+++ SOURCE MATERIAL +++
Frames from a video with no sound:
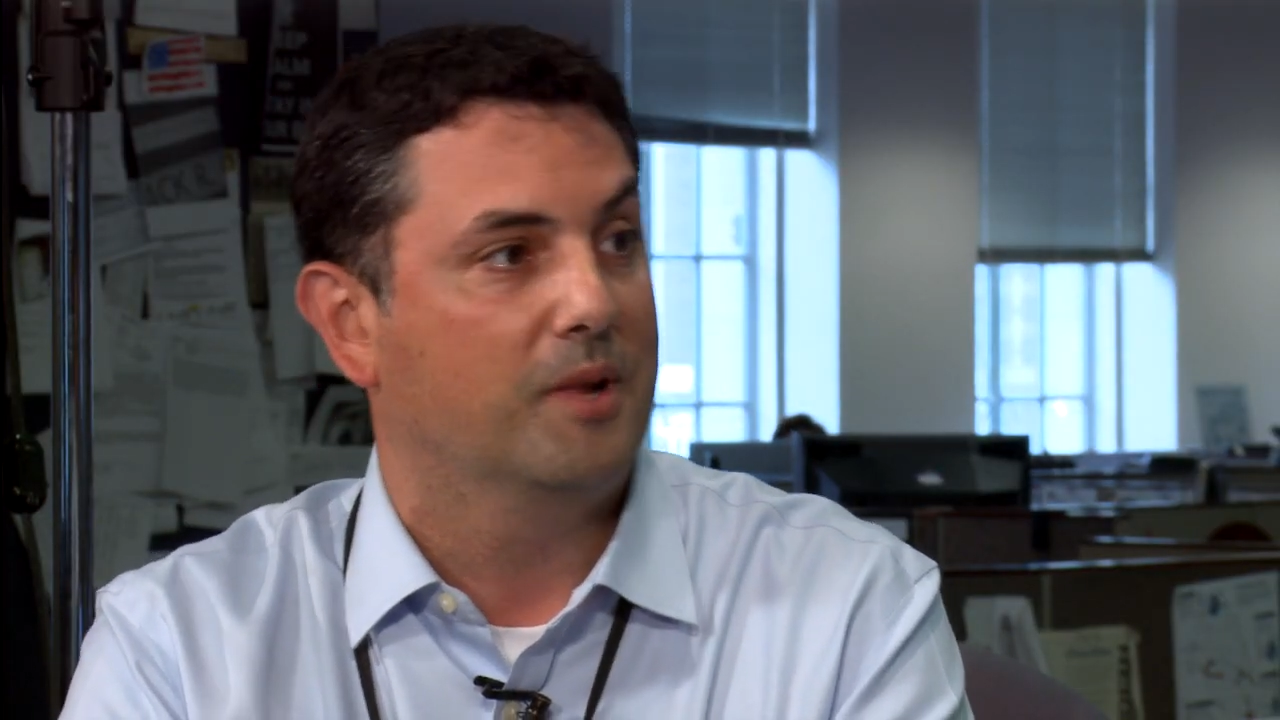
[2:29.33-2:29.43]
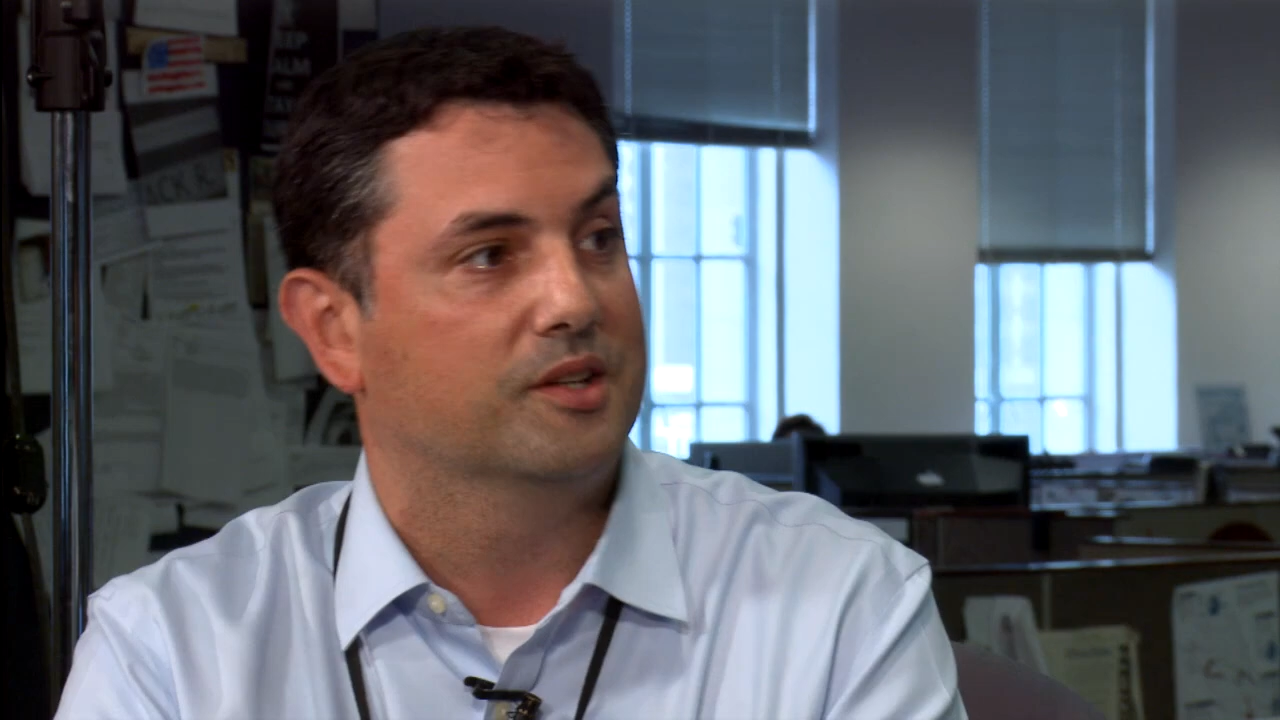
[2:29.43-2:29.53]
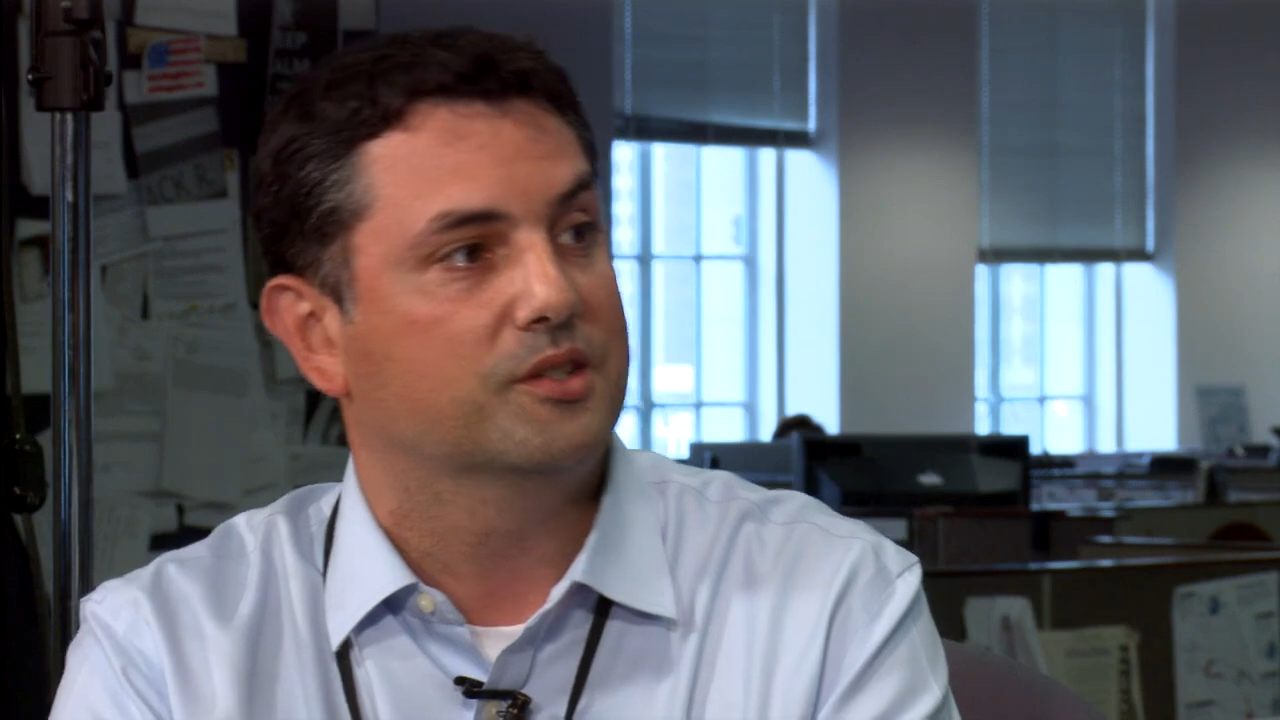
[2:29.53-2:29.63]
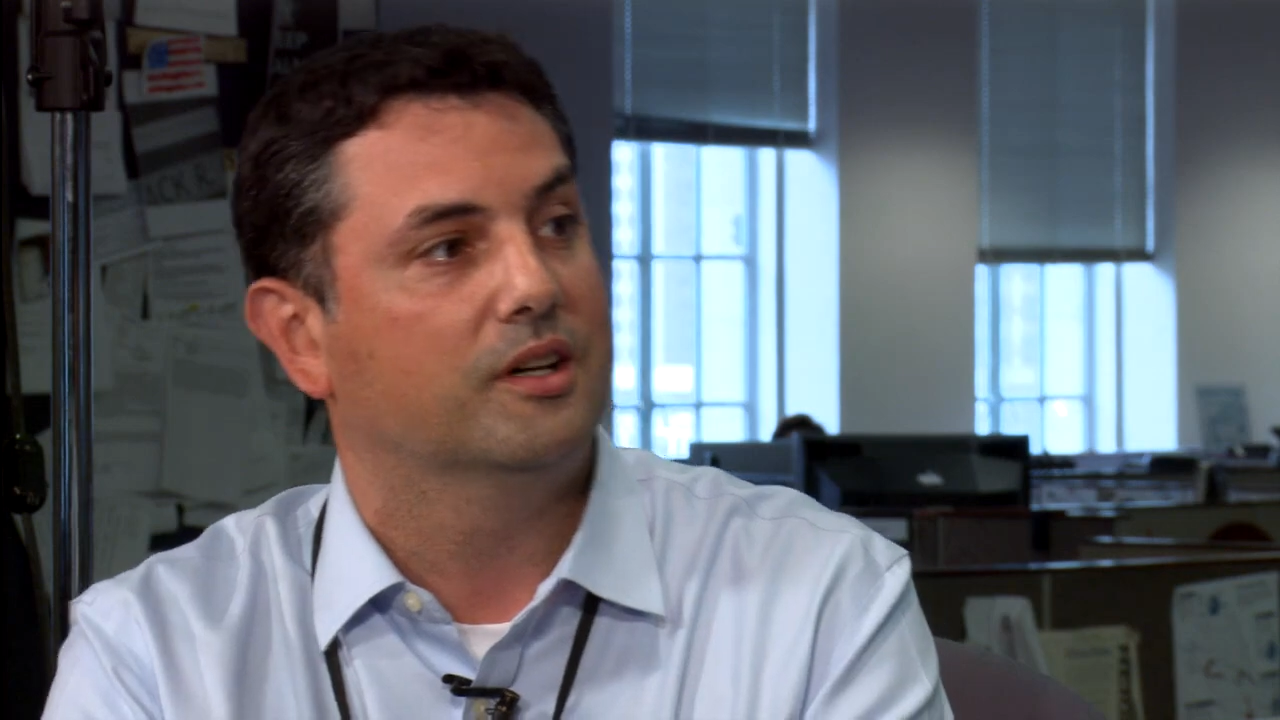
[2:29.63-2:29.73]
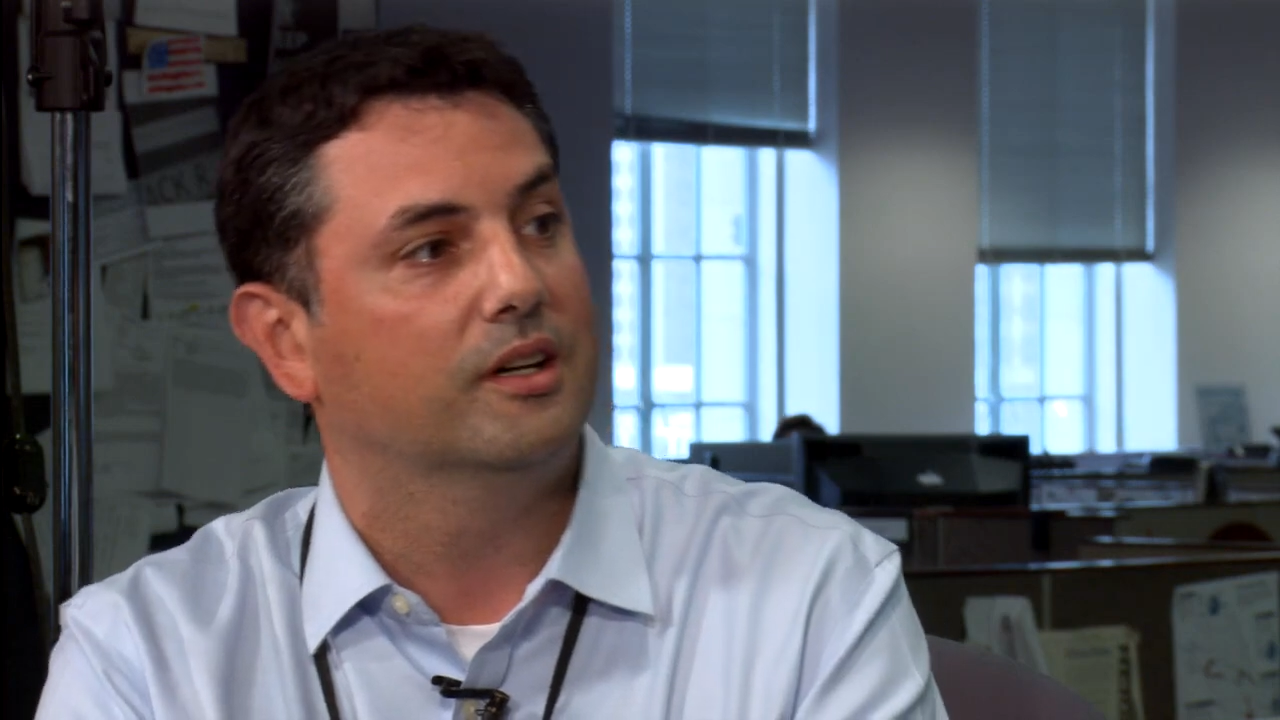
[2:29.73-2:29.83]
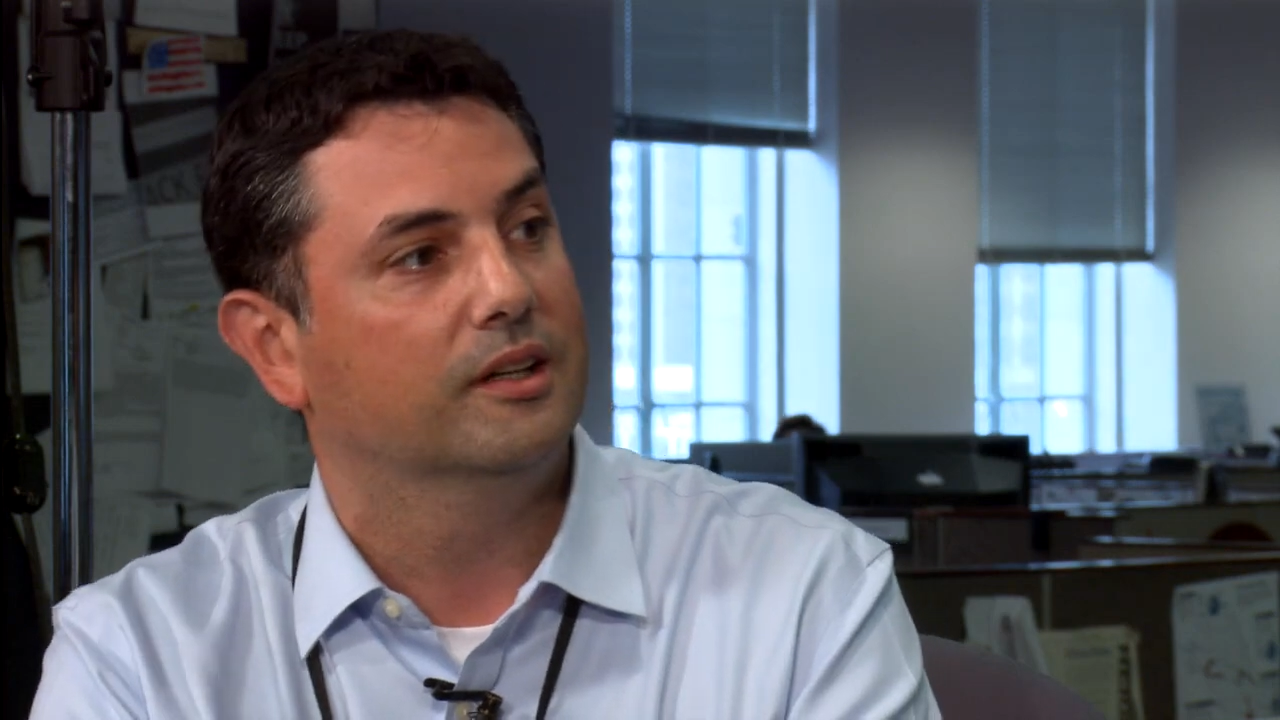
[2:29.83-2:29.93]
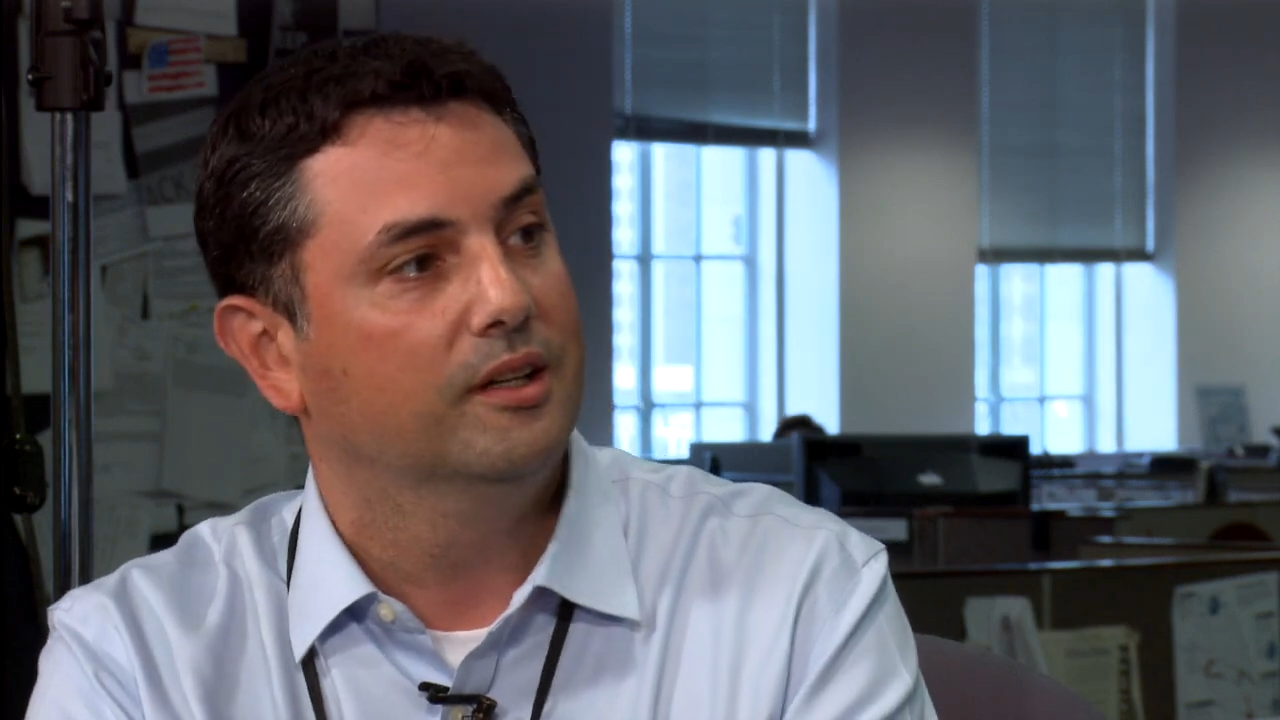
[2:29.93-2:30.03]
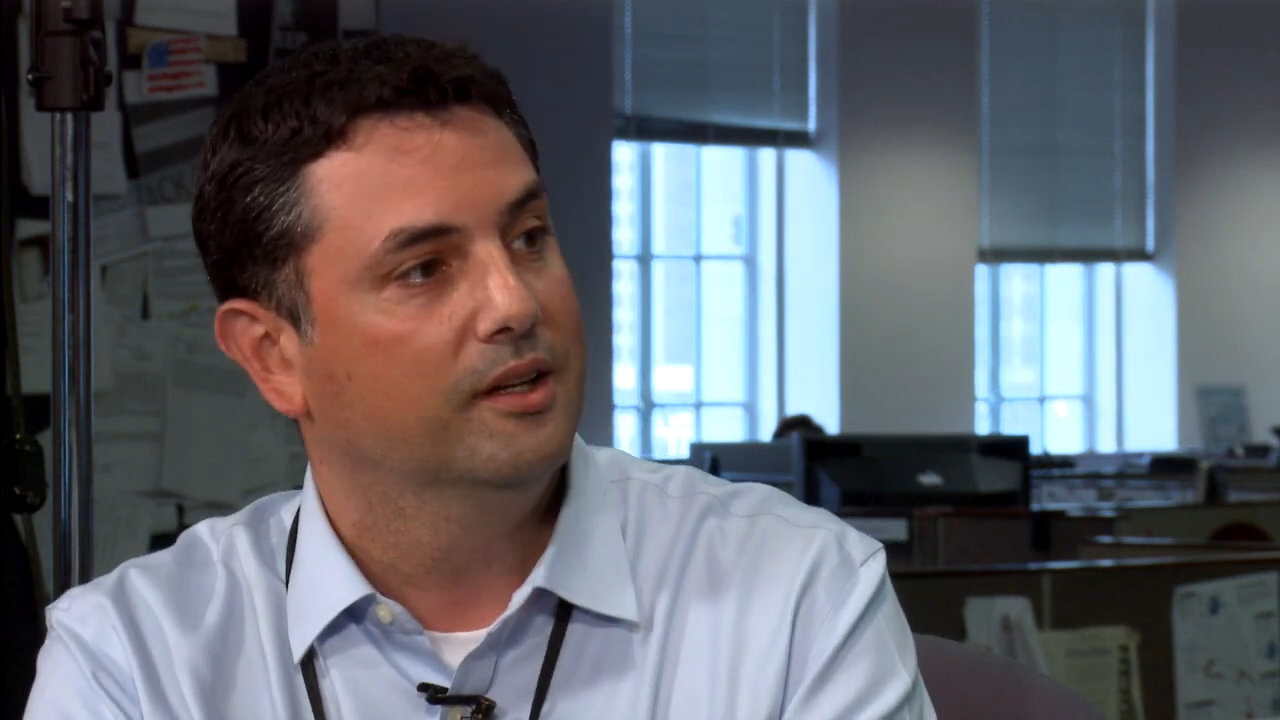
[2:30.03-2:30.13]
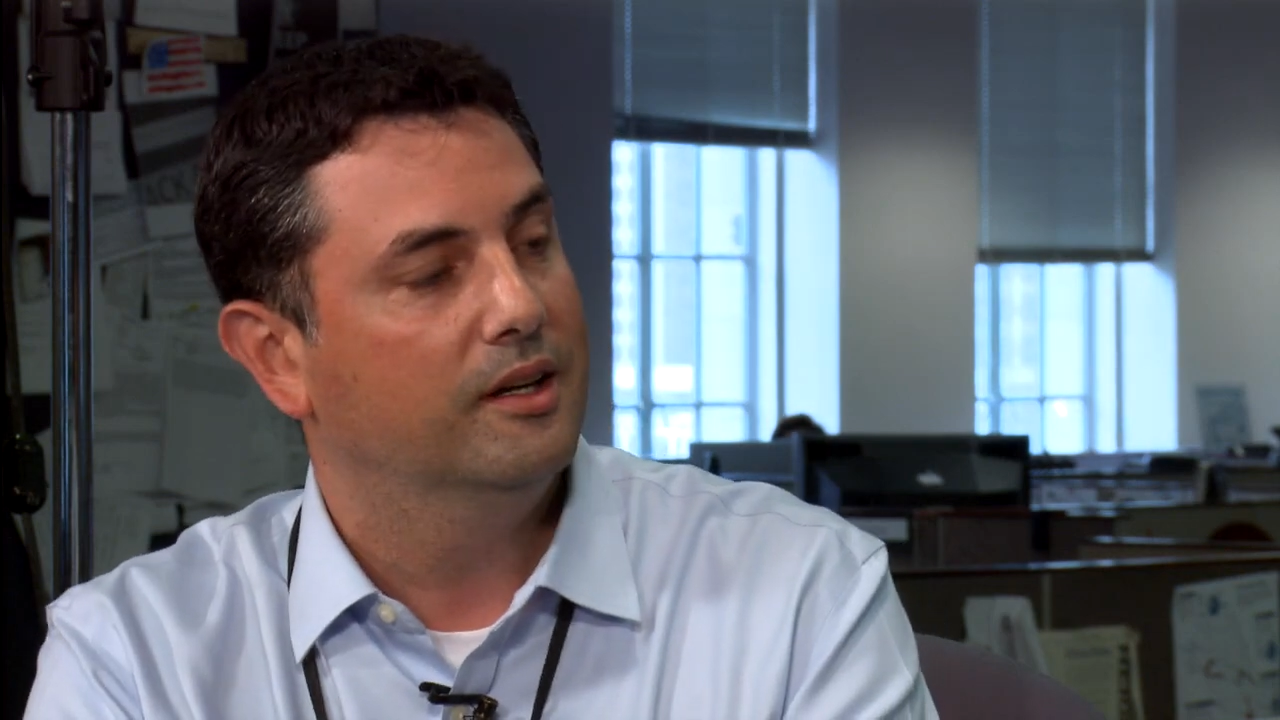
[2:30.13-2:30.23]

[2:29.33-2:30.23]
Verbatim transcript: my song. Right,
+++
WORK REQUIRED: Please output the lines from the line that contains "[2:30.03-2:30.13]" through the end of the records, both ends included, exactly and with no pictures.

WORKED SOLUTION:
[2:30.03-2:30.13]
[2:30.13-2:30.23]

[2:29.33-2:30.23]
Verbatim transcript: my song. Right,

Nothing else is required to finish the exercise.